Re: [bug report] memory corruption panic caused by SG_IO ioctl()

Douglas Gilbert <dgilbert@xxxxxxxxxxxx> · Fri, 3 Aug 2018 13:44:27 -0400

On 2018-08-03 12:17 PM, Douglas Gilbert wrote:
On 2018-08-03 11:47 AM, gaowanlong wrote:
Doug,

On 2018-08-03 04:46 AM, Wanlong Gao wrote:
Hi Martinand all folks,

Recently we find a kernel panic with memory corruption caused by SG_IO ioctl(),
and it can be easily reproduced by running following reproducer about
minutes,any idea?

Which kernel?

We've tested with 4.17.11 and 4.18.rc7 and both reproduced.

And what are the underlying devices (e.g. does /dev/sg0 refer to a SATA disk,
a real SCSI disk (SAS for example), USB mass storage, etc)?

We tested in a qemu-kvm guest and the sg0 refer to a virtual SATA disk.

Thanks for the prompt reply.

The first test I am doing, and you can also do, is to replace the virtual
SATA disk with a scsi_debug pseudo SCSI disk(s).
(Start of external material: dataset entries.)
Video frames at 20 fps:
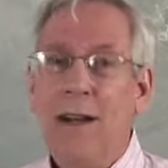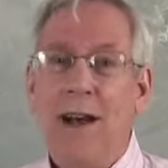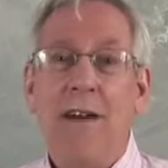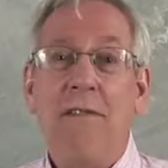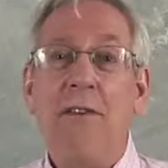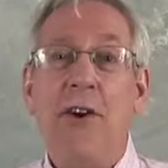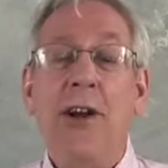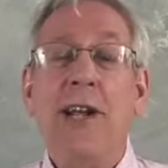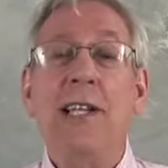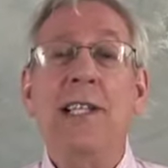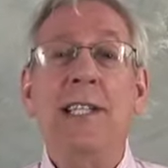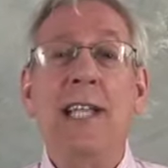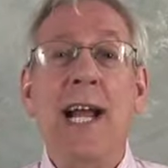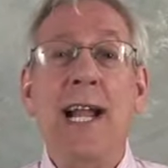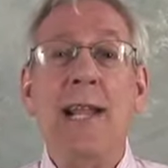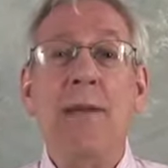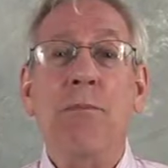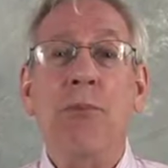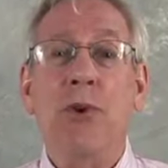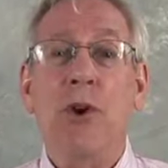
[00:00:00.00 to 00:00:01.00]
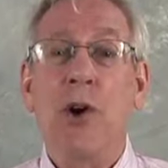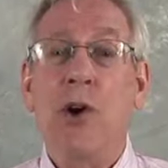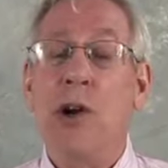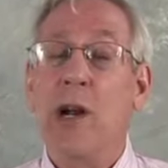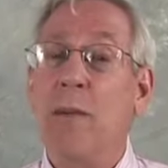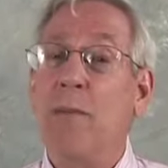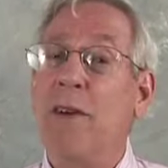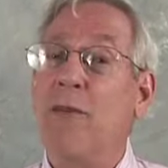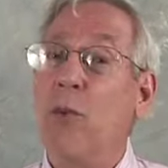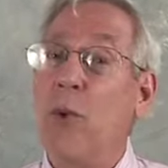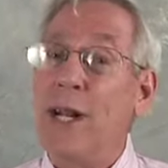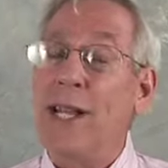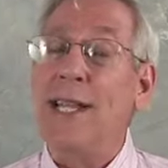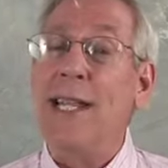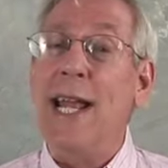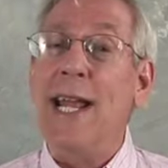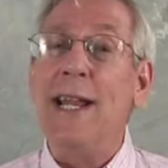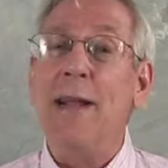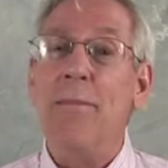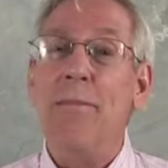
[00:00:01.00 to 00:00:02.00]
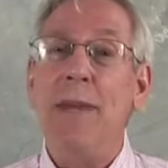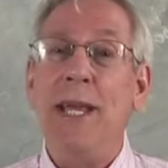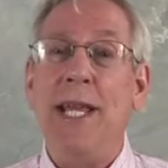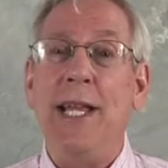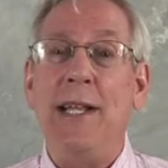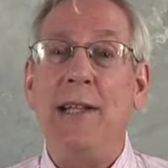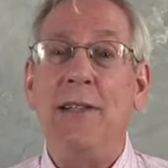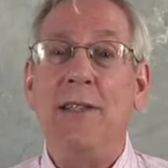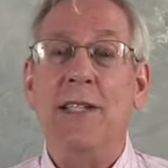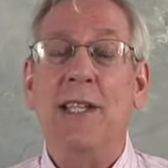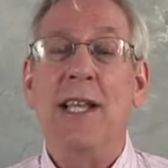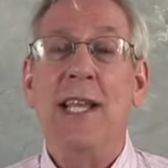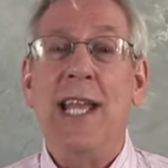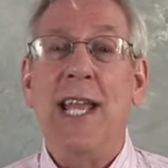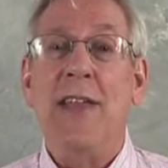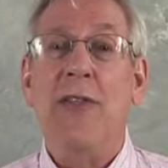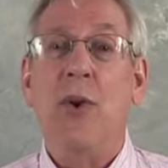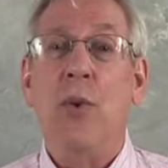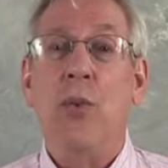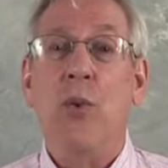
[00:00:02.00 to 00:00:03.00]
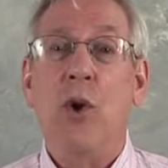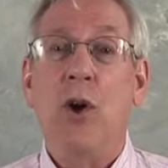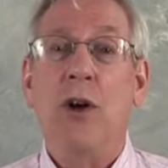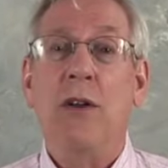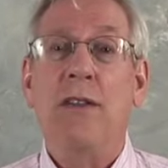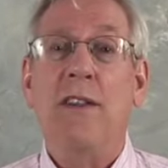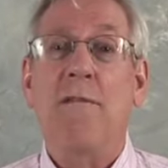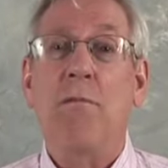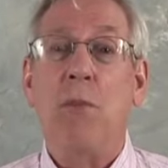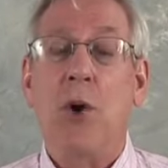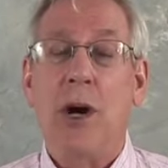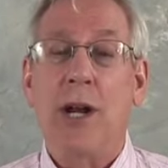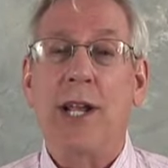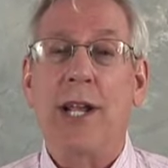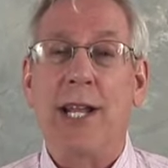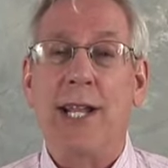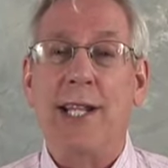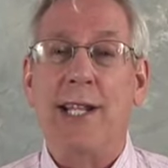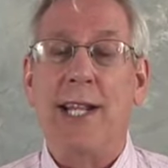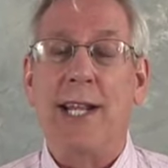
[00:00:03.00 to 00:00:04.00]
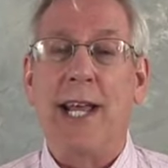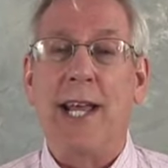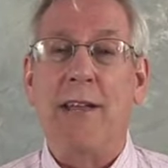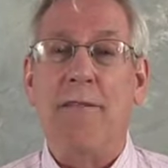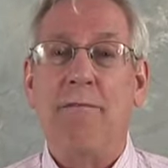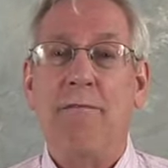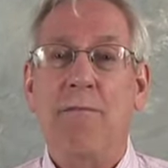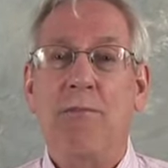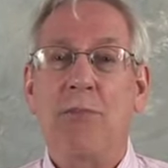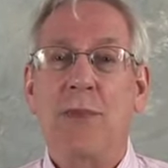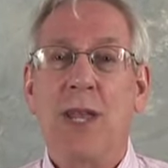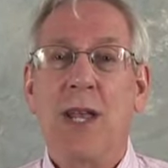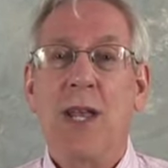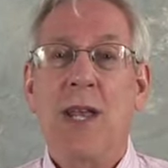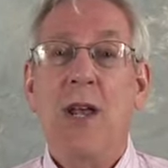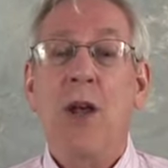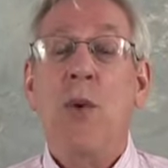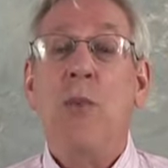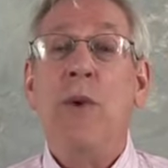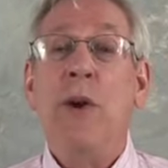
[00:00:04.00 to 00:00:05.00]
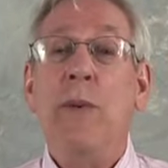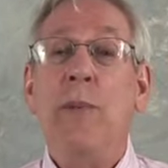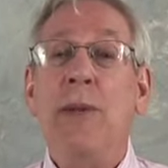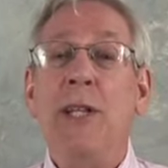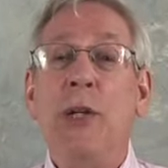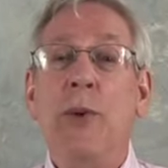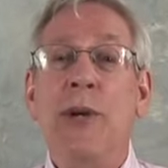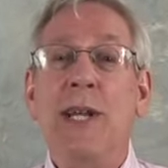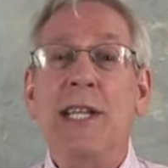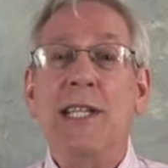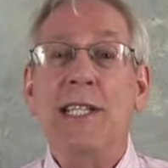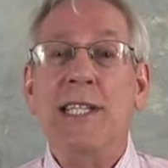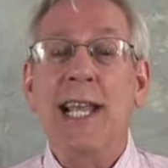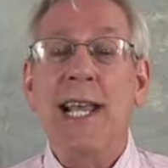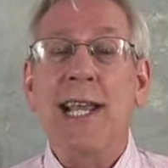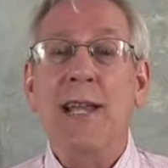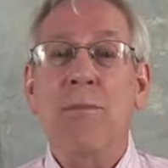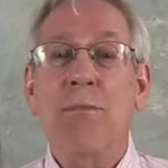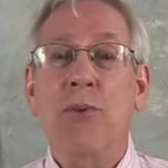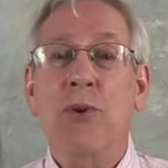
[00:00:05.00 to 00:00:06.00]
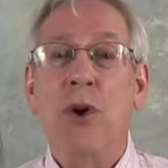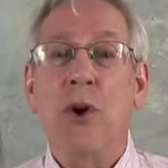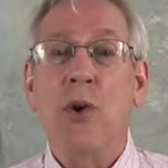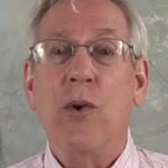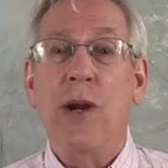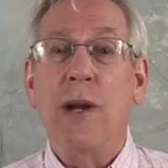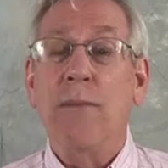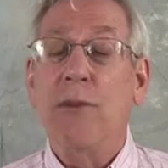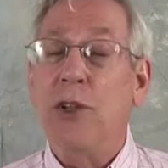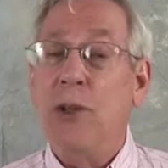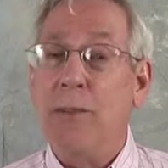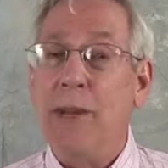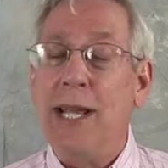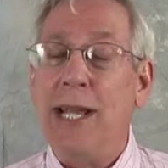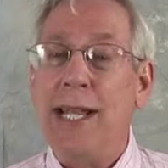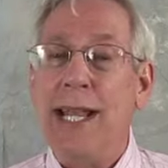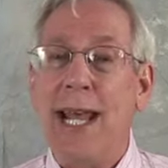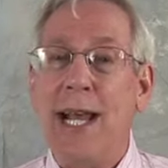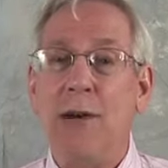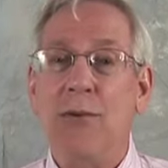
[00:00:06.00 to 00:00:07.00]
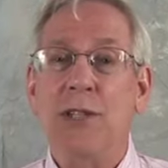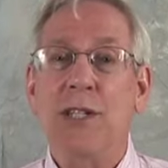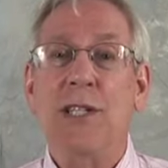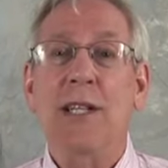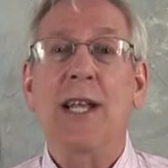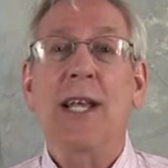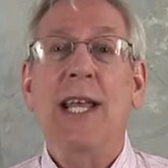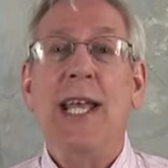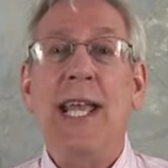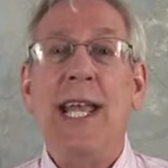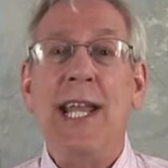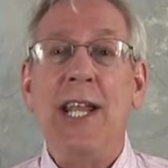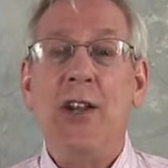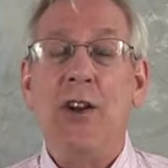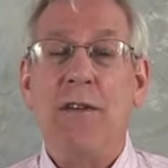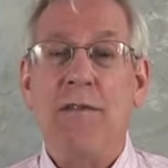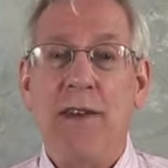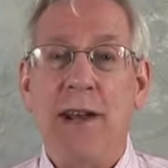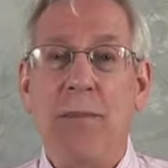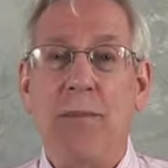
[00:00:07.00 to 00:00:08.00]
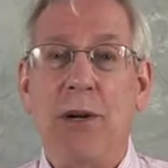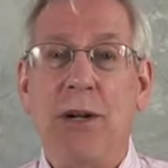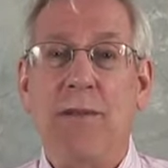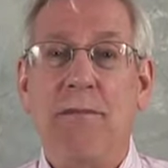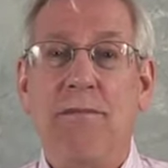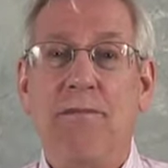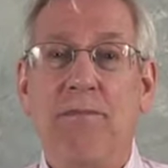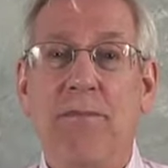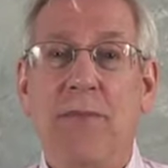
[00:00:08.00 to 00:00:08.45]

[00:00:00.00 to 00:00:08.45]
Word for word: A very exciting program of what data means in the world of marketing today. We will be doing a second program to be announced in November.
This will tell us
whether libata has a hand in this (as that was the case in a previous
syzkaller report on the SG_IO ioctl()).

Also can you get a copy of the kernel panic?

Since the call traces are different every time it reproduced, that I didn't 
paste the
call trace or the vmcore, but this reproducer is very useful and I believe you 
can reproduce
it easily using the following code.

Okay.

As I write I'm running your reproducer with lk 4.18.0-rc6 against pseudo
scsi_debug "disks". So far no problems (5 minutes) with no noise in syslog.

Ran for an hour before I stopped it. Before that I did a
  echo 1 > /sys/bus/pseudo/drivers/scsi_debug/opts

which causes a lot of noise in syslog. Then I could see every command was
being rejected with "LBA out of range". So I restarted scsi_debug with this:

  modprobe scsi_debug max_luns=8 sector_size=4096 virtual_gb=2000 ndelay=5000

To give 8 pseudo scsi disks of 2 TB size. Then it worked, this from syslog:
  sd 0:0:0:0: scsi_debug: tag=0x7e, cmd 08 f0 a8 77 d3 be 87 5d da 65 79 3f c7

That is certainly strange, a READ(6) [deprecated] with 13 bytes in the command!
But it doesn't seem to hurt scsi_debug. Still running 15 minutes later ...

Doug Gilbert